[Information shown Boundary: Start]

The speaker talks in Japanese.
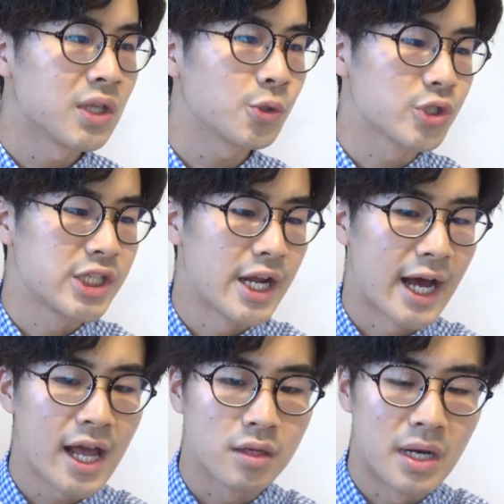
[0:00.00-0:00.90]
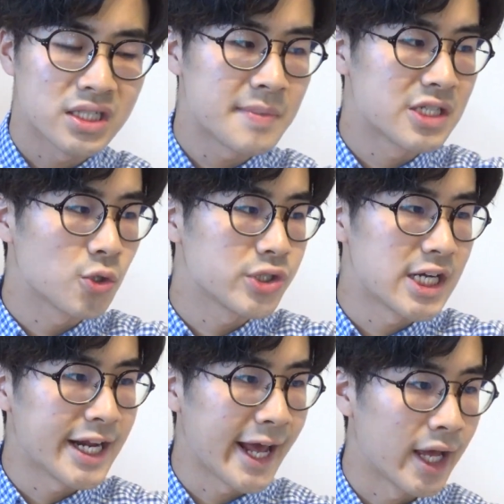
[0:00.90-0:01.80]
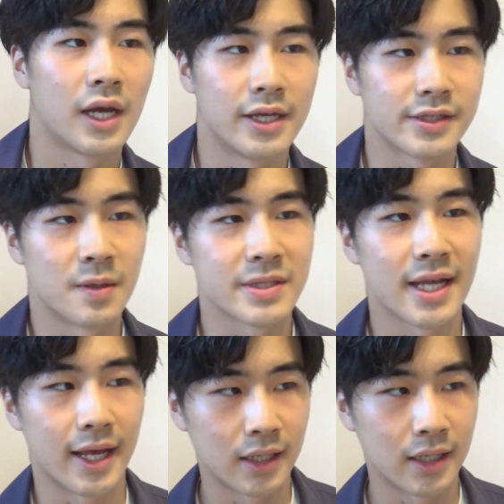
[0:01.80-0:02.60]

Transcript: んなことしないで早く真面目に掃除やれはいすいません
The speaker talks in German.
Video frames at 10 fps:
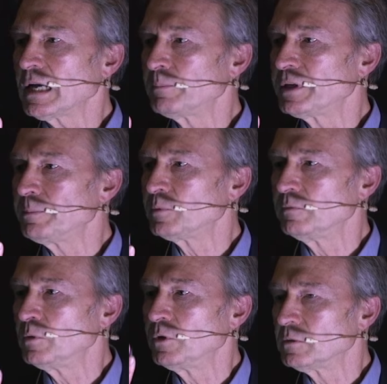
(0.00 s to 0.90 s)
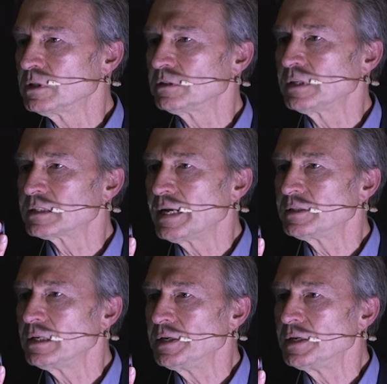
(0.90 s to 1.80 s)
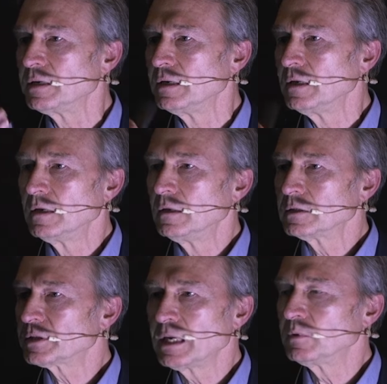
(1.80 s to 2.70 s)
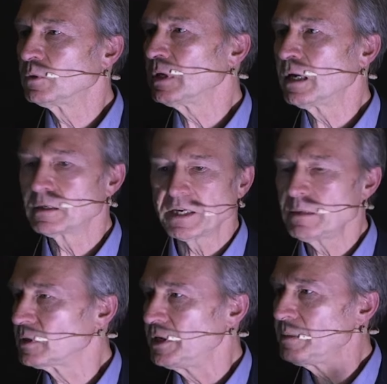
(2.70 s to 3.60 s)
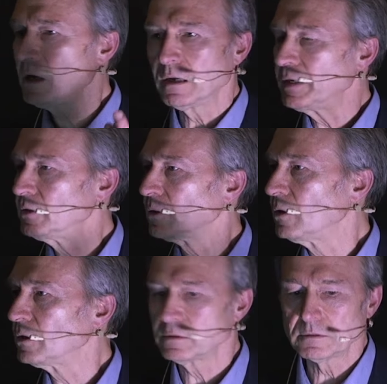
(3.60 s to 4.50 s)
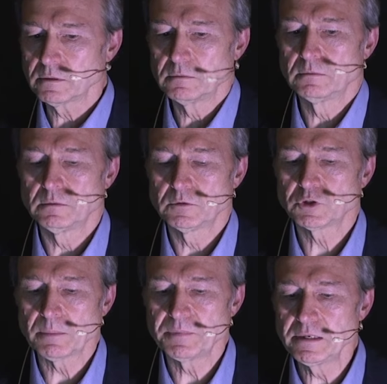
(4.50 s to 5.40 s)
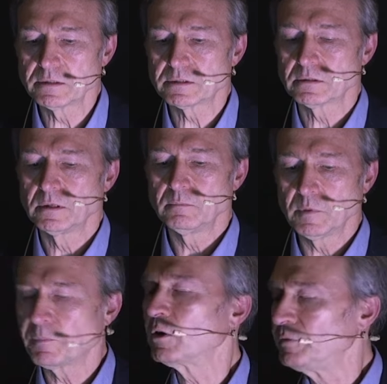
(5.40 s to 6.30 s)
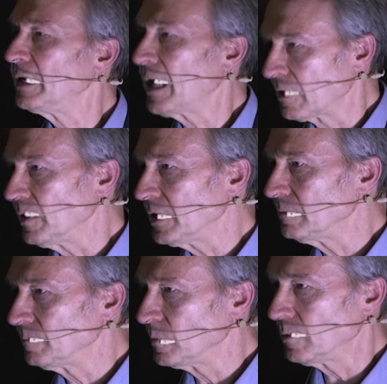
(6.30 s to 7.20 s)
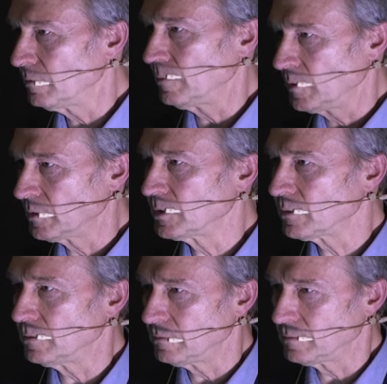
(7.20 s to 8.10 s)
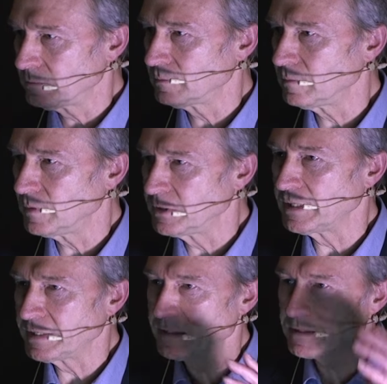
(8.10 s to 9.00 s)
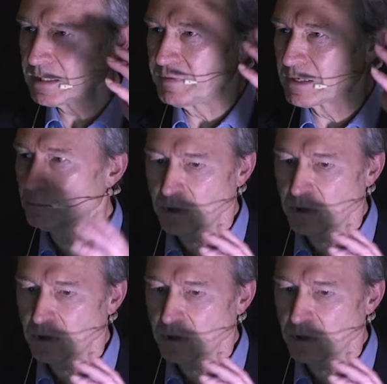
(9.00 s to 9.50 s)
abkippt und wir würden quasi auf der Seite liegen. Das gäbe eine totale Klimaänderung. Stabiles, man braucht wieder Langweile. Ne? Also Intelligenzentwicklung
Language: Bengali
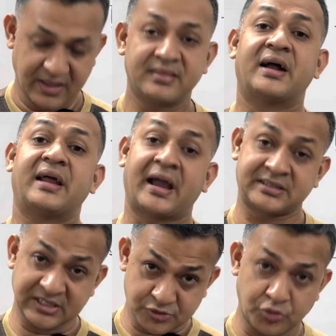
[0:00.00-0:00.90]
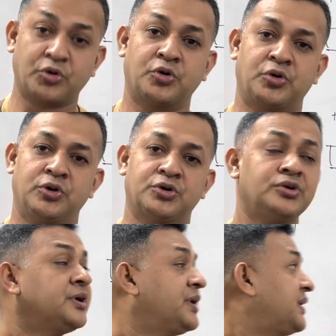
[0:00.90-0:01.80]
তার একটা যৌগ হলো
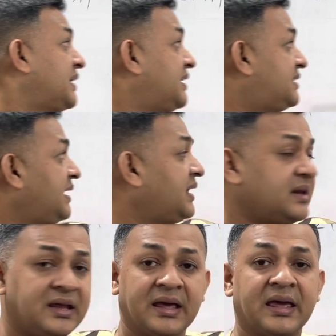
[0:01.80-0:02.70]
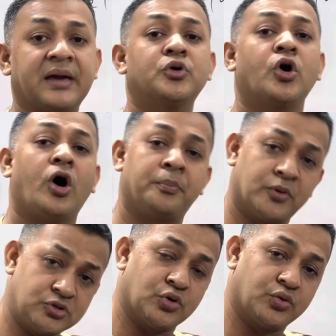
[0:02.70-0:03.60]
ইথিন এবং
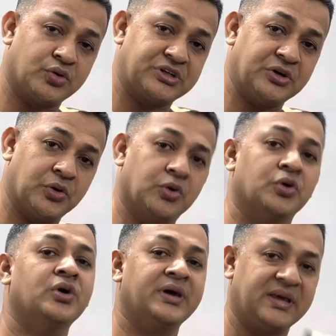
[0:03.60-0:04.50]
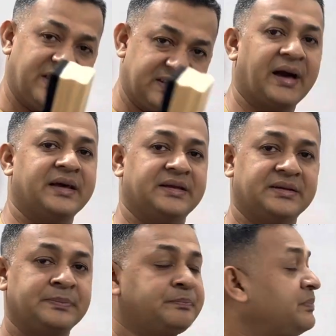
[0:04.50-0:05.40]
অপর যৌগটি হলো ইথাইন
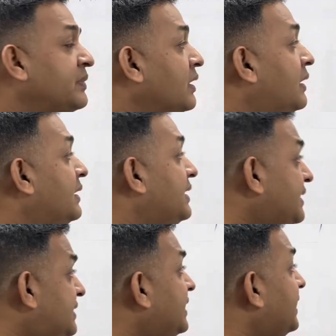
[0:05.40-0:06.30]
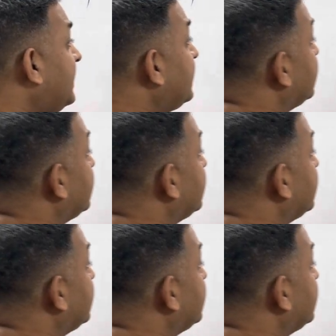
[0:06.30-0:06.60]
ইথিন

[Information shown Boundary: End]

Task requirements:
Tally the lines of the material above that include the word "talks", then state that tally alone.

Output of the exercise:
2